Im Jahr 2023 stiegen die Militärausgaben im Vergleich zu 2022 um 4,5 % auf einen Rekordwert von 280 Mrd. €, und 2024 wird der Betrag laut der Präsidentin der Europäischen Kommission Ursula von der Leyen auf 350 Mrd. € steigen.

Seit dem Beginn des russischen Angriffskriegs gegen die Ukraine im Februar 2022 stammen 78 % der von den EU-Mitgliedstaaten getätigten Rüstungsbeschaffungen von außerhalb der Region, 63 % davon aus den USA.
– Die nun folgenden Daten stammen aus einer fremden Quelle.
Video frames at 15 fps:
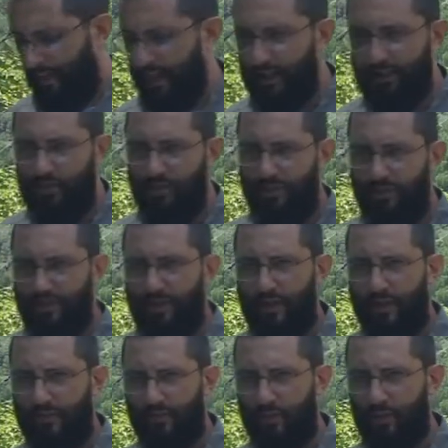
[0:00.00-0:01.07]
I get sick of it
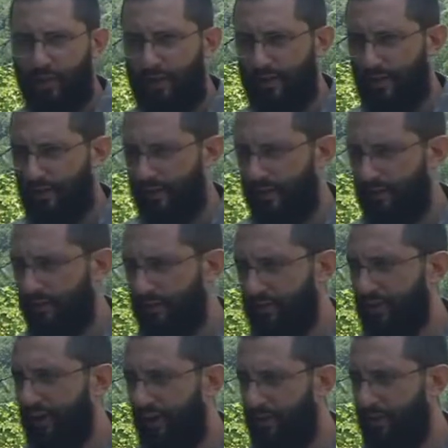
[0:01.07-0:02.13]
after a while, you know. I get all
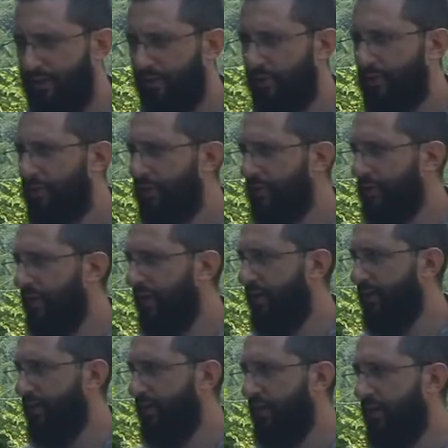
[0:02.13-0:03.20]
these comments on my
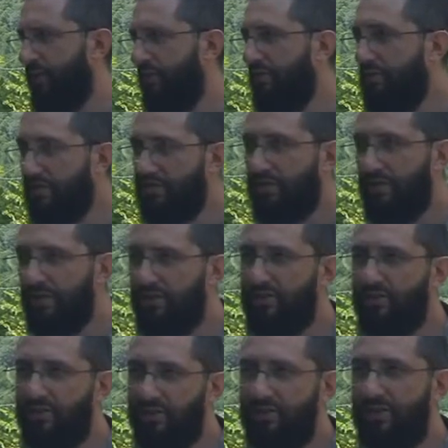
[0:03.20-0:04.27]
channel, you know, you should
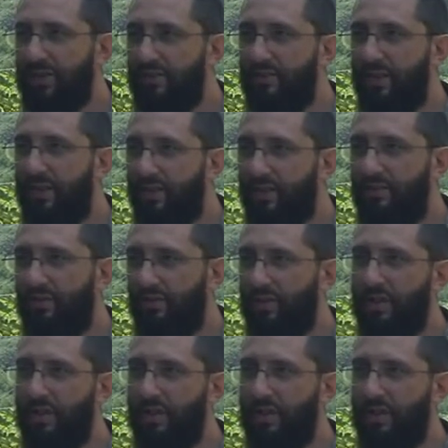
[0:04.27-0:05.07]
listen to Steve Anderson.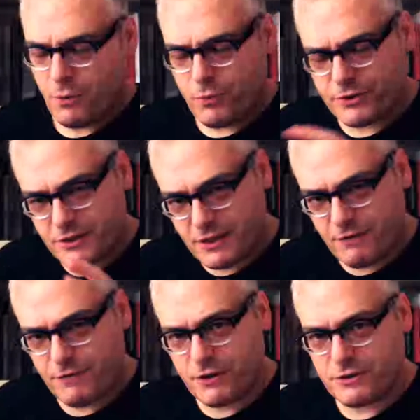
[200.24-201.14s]
And what's
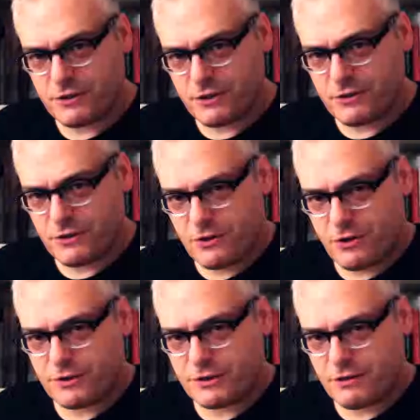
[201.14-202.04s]
significant is that
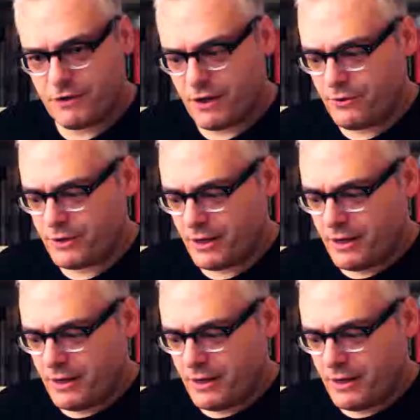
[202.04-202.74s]
cognitive load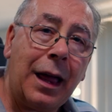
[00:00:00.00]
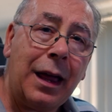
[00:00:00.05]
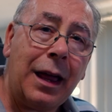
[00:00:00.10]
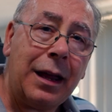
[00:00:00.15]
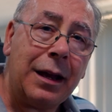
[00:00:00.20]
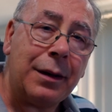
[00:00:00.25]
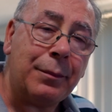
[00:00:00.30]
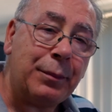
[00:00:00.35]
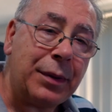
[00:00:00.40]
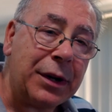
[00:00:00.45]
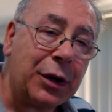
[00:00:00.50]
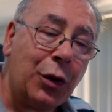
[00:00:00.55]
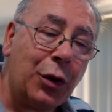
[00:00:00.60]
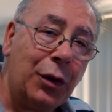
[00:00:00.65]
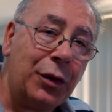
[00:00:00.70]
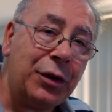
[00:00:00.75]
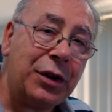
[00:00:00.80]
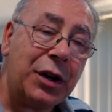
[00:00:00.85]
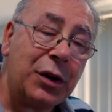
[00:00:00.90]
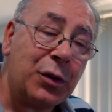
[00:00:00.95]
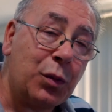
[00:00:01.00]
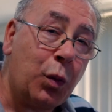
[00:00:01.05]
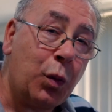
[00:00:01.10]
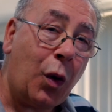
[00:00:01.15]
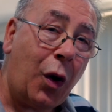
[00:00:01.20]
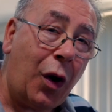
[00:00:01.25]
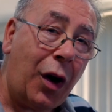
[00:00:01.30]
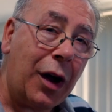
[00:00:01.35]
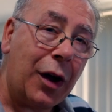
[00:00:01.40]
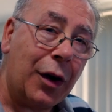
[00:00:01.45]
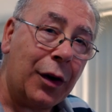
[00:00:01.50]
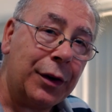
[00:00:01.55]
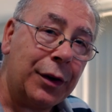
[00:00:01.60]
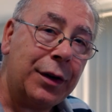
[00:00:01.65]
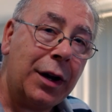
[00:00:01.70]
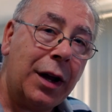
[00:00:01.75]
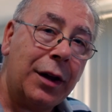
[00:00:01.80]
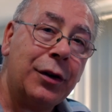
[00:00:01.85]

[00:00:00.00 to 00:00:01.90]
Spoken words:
And because it's wired,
Anfang März wurde in der ersten europäischen Strategie für die Verteidigungsindustrie das Ziel festgelegt, bis 2030 mindestens 40 % der Verteidigungsgüter gemeinsam zu beschaffen und mindestens die Hälfte des Beschaffungsbudgets für Verteidigungsgüter innerhalb der EU aufzubringen; bis 2035 soll dieser Anteil auf 60 % steigen. Sie ermutigt die Mitgliedsländer, "mehr, besser, gemeinsam und europäisch zu investieren".